## ENTRIES PROVIDED
_____

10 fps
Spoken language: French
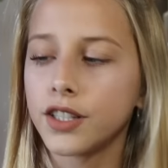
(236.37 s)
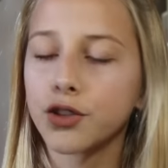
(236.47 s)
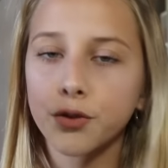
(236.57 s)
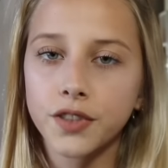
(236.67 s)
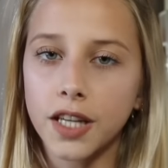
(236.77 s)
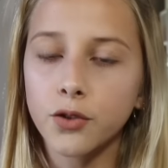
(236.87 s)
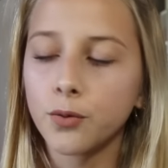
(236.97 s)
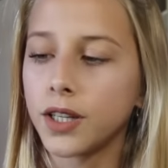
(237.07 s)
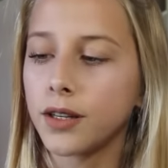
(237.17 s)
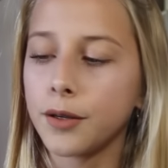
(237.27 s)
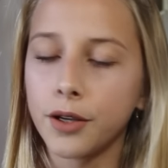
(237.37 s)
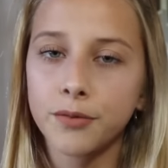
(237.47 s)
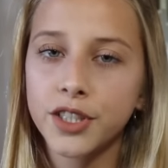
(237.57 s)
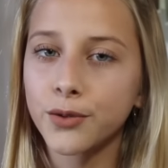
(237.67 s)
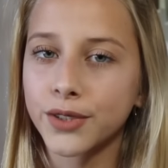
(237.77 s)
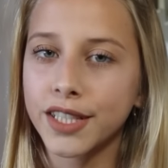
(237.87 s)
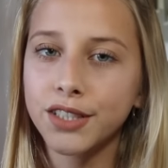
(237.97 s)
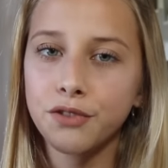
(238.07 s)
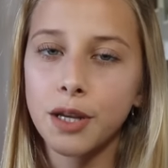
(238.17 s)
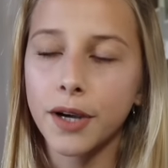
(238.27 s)
et je trouve ça trop bien et un petit conseil
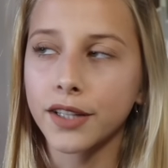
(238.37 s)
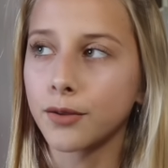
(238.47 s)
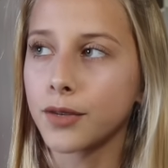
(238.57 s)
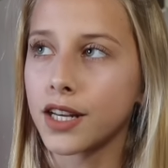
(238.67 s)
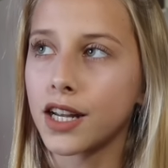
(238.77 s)
si vous voulez par exemple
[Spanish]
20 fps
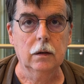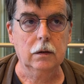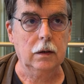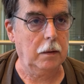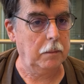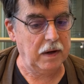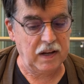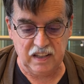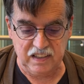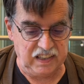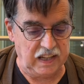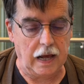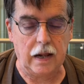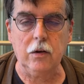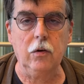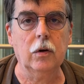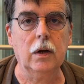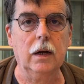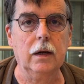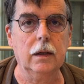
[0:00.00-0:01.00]
Trabaja
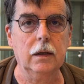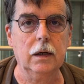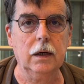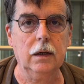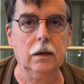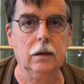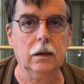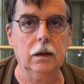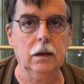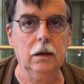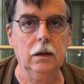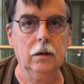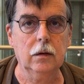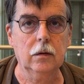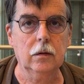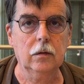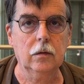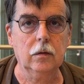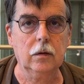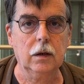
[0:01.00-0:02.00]
diario en ajedrez, ¿eh?
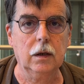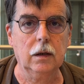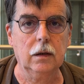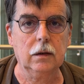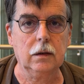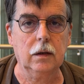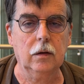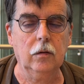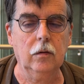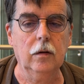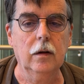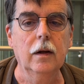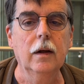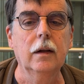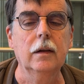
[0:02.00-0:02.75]
No creas que no.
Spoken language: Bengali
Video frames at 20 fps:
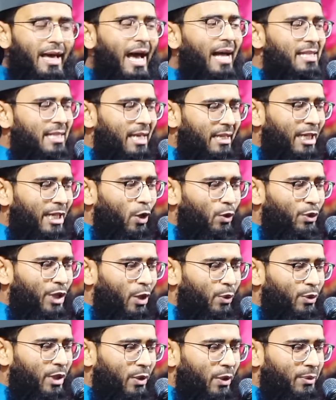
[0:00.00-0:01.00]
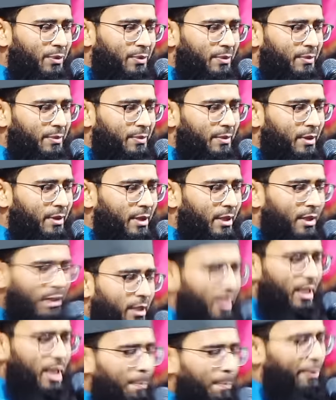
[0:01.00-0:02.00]
আচ্ছা দাও দাও দাও
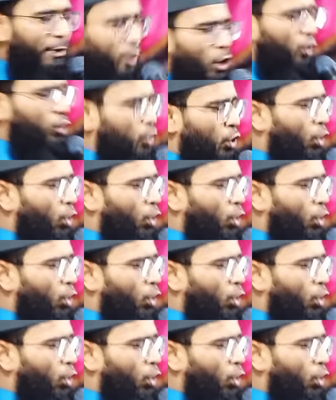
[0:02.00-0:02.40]
বিরক্ত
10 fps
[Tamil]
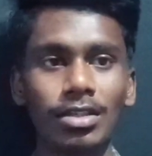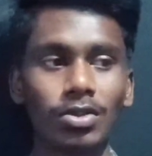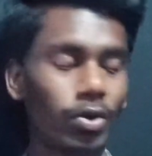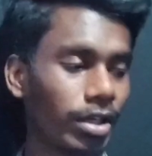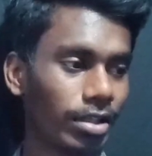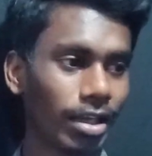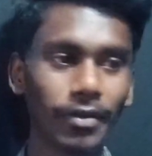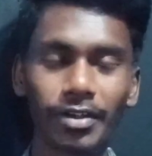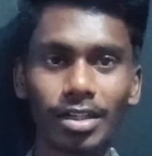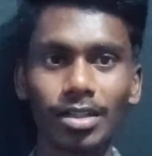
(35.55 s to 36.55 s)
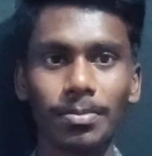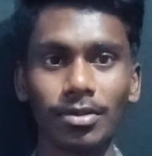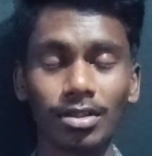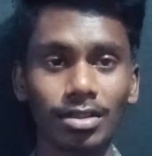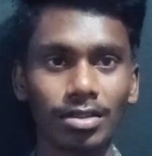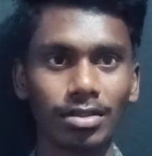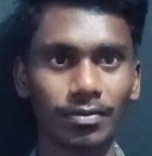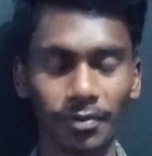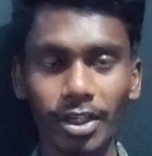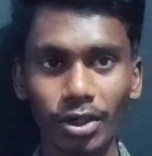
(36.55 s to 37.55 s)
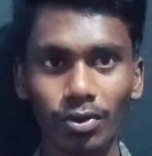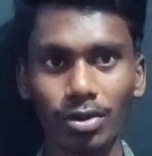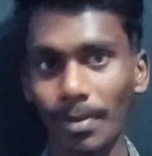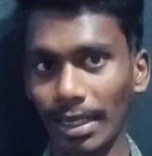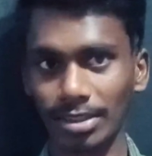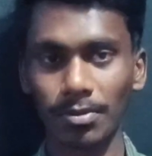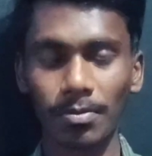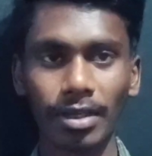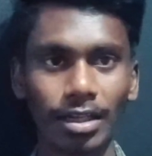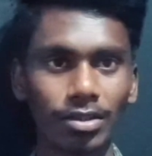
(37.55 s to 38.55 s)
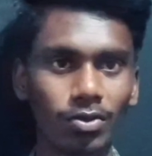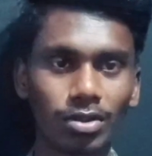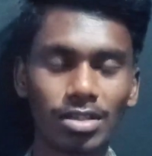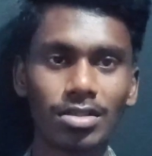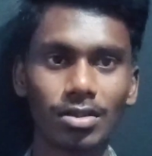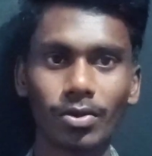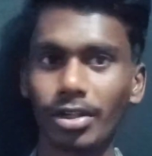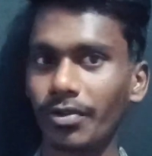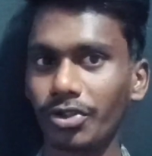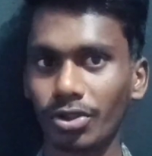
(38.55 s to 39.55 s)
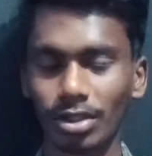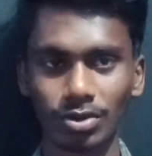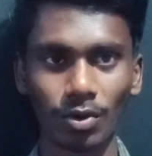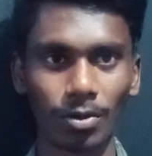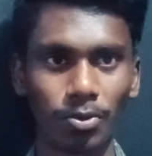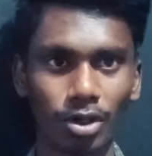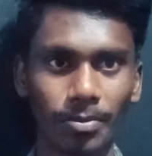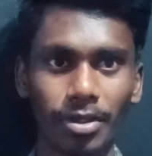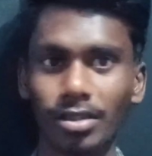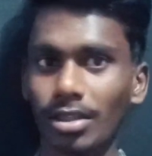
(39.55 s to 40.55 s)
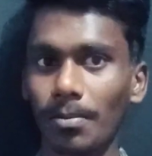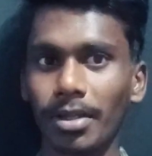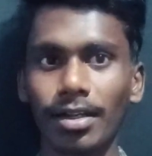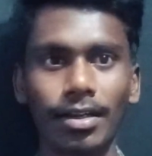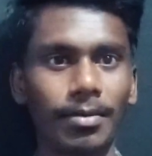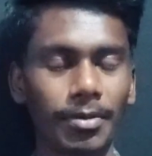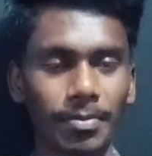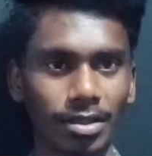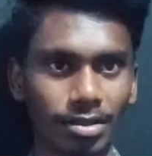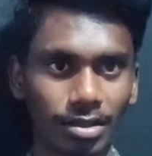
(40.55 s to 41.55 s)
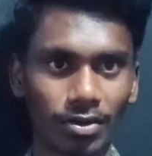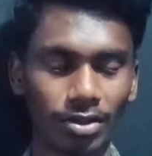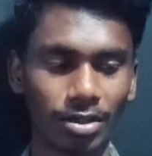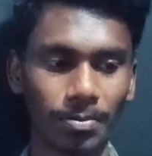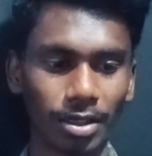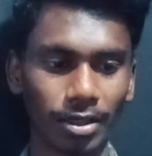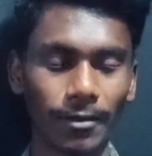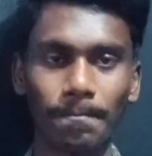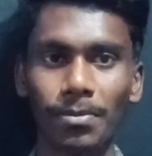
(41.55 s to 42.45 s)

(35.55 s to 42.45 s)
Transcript: ஸோ ஓகே இதெல்லாம் விட்டுட்டு இப்போ வந்து வீடியோ வந்து மேக்ஸிமம் எல்லாத்துக்கும் தெரிஞ்சிருக்கும் என்ன விஷயம் நான் சொல்ல போகிறேன் அப்படின்னு தமிழில் எல்லாமே பார்த்துட்டு தான் வந்திருப்பீங்க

_____

The data above must be given again in full and unaltered, minus its images.

10 fps
Spoken language: French
(236.37 s)
(236.47 s)
(236.57 s)
(236.67 s)
(236.77 s)
(236.87 s)
(236.97 s)
(237.07 s)
(237.17 s)
(237.27 s)
(237.37 s)
(237.47 s)
(237.57 s)
(237.67 s)
(237.77 s)
(237.87 s)
(237.97 s)
(238.07 s)
(238.17 s)
(238.27 s)
et je trouve ça trop bien et un petit conseil
(238.37 s)
(238.47 s)
(238.57 s)
(238.67 s)
(238.77 s)
si vous voulez par exemple
[Spanish]
20 fps
[0:00.00-0:01.00]
Trabaja
[0:01.00-0:02.00]
diario en ajedrez, ¿eh?
[0:02.00-0:02.75]
No creas que no.
Spoken language: Bengali
Video frames at 20 fps:
[0:00.00-0:01.00]
[0:01.00-0:02.00]
আচ্ছা দাও দাও দাও
[0:02.00-0:02.40]
বিরক্ত
10 fps
[Tamil]
(35.55 s to 36.55 s)
(36.55 s to 37.55 s)
(37.55 s to 38.55 s)
(38.55 s to 39.55 s)
(39.55 s to 40.55 s)
(40.55 s to 41.55 s)
(41.55 s to 42.45 s)

(35.55 s to 42.45 s)
Transcript: ஸோ ஓகே இதெல்லாம் விட்டுட்டு இப்போ வந்து வீடியோ வந்து மேக்ஸிமம் எல்லாத்துக்கும் தெரிஞ்சிருக்கும் என்ன விஷயம் நான் சொல்ல போகிறேன் அப்படின்னு தமிழில் எல்லாமே பார்த்துட்டு தான் வந்திருப்பீங்க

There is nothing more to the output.